§ **Data to process**
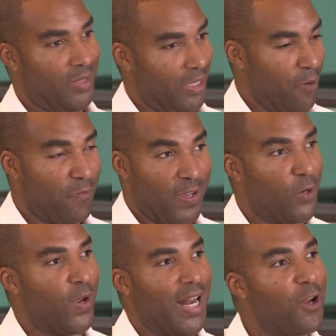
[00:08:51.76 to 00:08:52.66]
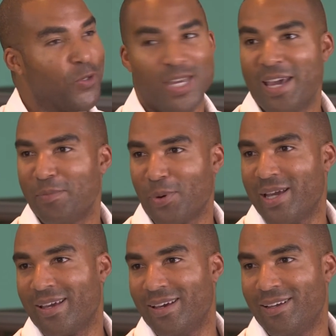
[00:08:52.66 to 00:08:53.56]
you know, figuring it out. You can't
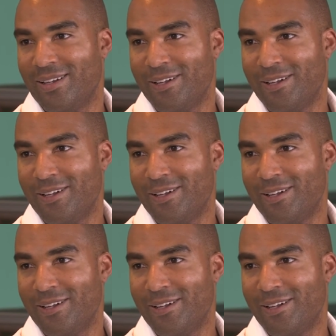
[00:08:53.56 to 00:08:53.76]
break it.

§ **Activity**
Each line of the data above must be reproduced as written. Skip the pictures.

§ **Reply to the exercise**
[00:08:51.76 to 00:08:52.66]
[00:08:52.66 to 00:08:53.56]
you know, figuring it out. You can't
[00:08:53.56 to 00:08:53.76]
break it.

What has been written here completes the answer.